Many companies that are smart about the way they run their company recognize that it's a good thing for a certain percentage of these issues to enter the system higher up the chain. That enables the upper echelons of the company to "take the pulse" of how things are going with their customer relations.
As someone who has cold-called CEOs for his day job, I will say that while they don't mind getting calls in the executive offices, you can make the situation better for all parties involved and often get a better outcome for yourself by planning ahead. When you know exactly what you want to say, the points you want to convey and the result you want to get, you can keep the call short and sweet and use a minimum of the valuable time of whoever you're speaking to.
Respect, courtesy, and efficiency will take you much further on these backdoor numbers than a sense of entitlement will.

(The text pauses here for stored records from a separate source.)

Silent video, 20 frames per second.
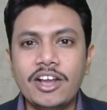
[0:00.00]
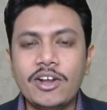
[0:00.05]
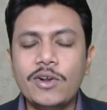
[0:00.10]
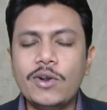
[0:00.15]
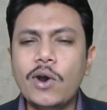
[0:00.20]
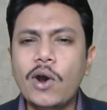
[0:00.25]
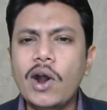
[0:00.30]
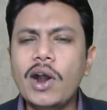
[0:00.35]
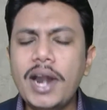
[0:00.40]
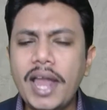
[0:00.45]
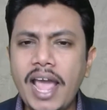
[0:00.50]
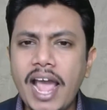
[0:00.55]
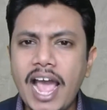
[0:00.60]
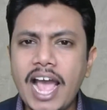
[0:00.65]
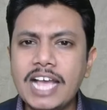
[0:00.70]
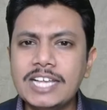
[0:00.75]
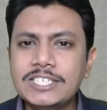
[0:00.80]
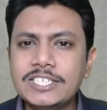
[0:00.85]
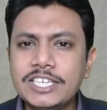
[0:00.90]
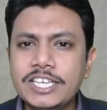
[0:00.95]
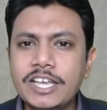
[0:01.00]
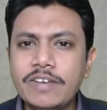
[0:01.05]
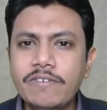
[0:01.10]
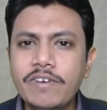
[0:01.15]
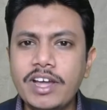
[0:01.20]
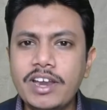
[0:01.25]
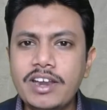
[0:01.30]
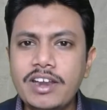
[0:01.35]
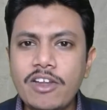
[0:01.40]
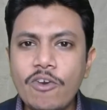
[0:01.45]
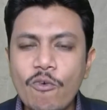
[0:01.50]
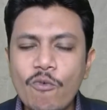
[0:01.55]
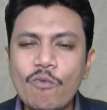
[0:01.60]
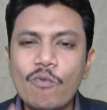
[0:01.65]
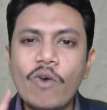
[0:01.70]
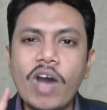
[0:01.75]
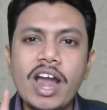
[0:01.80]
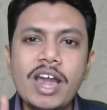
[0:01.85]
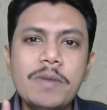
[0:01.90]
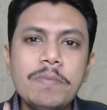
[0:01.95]
God has given
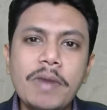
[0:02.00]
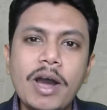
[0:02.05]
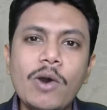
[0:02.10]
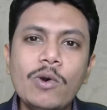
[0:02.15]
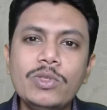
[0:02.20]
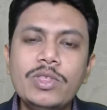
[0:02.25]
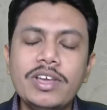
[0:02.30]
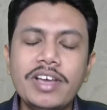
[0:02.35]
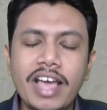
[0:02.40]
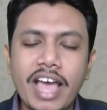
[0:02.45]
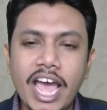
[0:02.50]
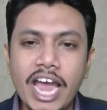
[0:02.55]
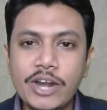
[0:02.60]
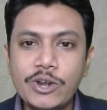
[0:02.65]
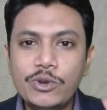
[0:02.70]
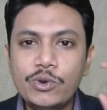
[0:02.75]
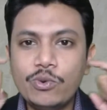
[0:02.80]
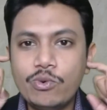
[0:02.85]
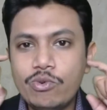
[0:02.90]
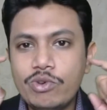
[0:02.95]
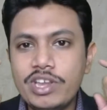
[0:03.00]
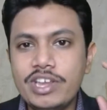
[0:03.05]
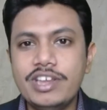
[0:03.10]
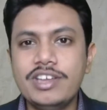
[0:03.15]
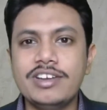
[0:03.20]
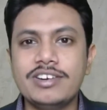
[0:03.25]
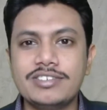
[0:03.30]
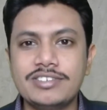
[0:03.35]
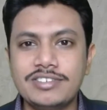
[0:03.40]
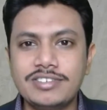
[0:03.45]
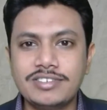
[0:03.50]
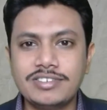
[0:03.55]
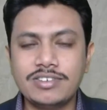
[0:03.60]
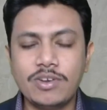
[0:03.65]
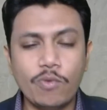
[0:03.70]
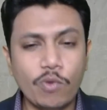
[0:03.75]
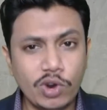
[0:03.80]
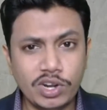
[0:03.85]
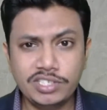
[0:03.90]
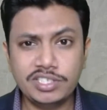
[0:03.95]
one mouth and two ears.
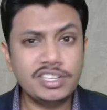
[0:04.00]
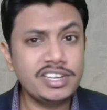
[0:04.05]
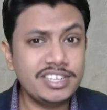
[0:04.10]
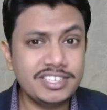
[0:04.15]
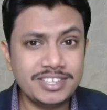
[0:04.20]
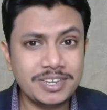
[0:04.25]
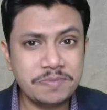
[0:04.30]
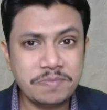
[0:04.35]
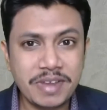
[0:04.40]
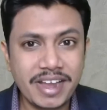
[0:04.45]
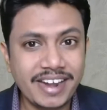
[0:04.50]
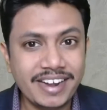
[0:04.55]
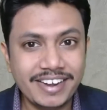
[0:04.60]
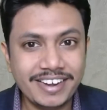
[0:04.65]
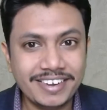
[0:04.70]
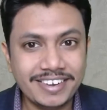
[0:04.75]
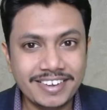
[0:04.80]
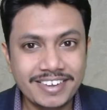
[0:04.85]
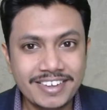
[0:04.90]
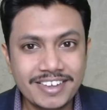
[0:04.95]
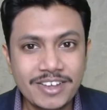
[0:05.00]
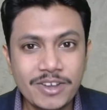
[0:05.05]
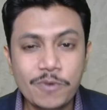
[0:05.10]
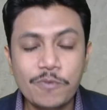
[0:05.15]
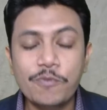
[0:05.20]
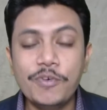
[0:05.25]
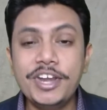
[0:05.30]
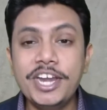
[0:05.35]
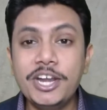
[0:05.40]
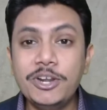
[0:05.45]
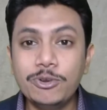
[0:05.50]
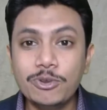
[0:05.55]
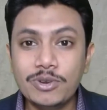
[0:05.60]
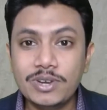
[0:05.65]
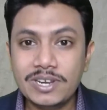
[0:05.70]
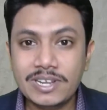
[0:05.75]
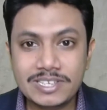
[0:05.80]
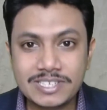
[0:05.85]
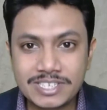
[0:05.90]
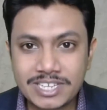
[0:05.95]
What is the reason behind it? We need to
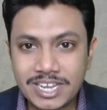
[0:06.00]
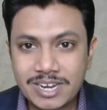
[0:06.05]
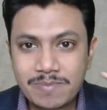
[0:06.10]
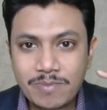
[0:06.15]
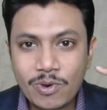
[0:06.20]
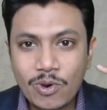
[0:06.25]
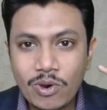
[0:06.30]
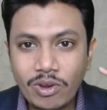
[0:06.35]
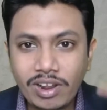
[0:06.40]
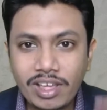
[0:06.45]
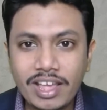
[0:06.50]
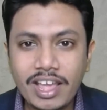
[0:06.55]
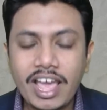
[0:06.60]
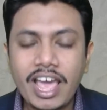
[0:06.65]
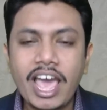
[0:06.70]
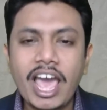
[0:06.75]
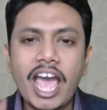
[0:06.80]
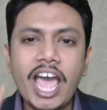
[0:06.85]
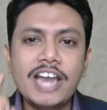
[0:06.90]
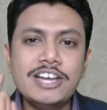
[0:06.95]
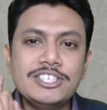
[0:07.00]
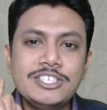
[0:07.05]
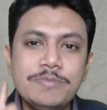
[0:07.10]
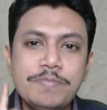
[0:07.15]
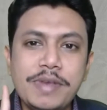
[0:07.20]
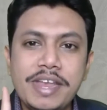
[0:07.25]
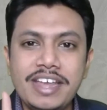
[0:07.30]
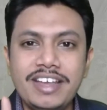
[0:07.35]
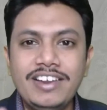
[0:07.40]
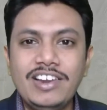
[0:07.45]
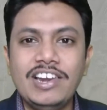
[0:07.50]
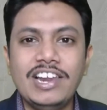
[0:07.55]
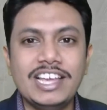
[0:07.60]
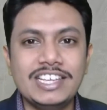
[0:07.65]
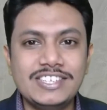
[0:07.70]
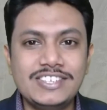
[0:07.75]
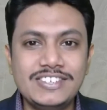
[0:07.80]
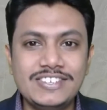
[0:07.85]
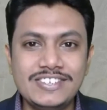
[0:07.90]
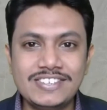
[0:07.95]
listen more and speak
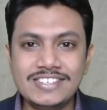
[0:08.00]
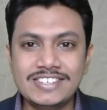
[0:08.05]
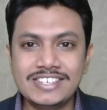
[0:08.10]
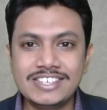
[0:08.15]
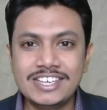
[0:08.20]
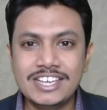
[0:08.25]
less.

For example, if you're calling up a credit analyst for a recon, have copies of your credit reports in front of you and be prepared to discuss what's in them. Present your evidence and make a well-reasoned request for what you want. Requests, even strong, firm requests, meet a lot less resistance than demands.
Ultimately, the best thing you can do is remember that it's a relationship. Companies that really "get" customer service treat their customers as if it's a long-term relationship, and as a customer you can get a lot of mileage out of treating companies the same way - even the companies with terrible customer service.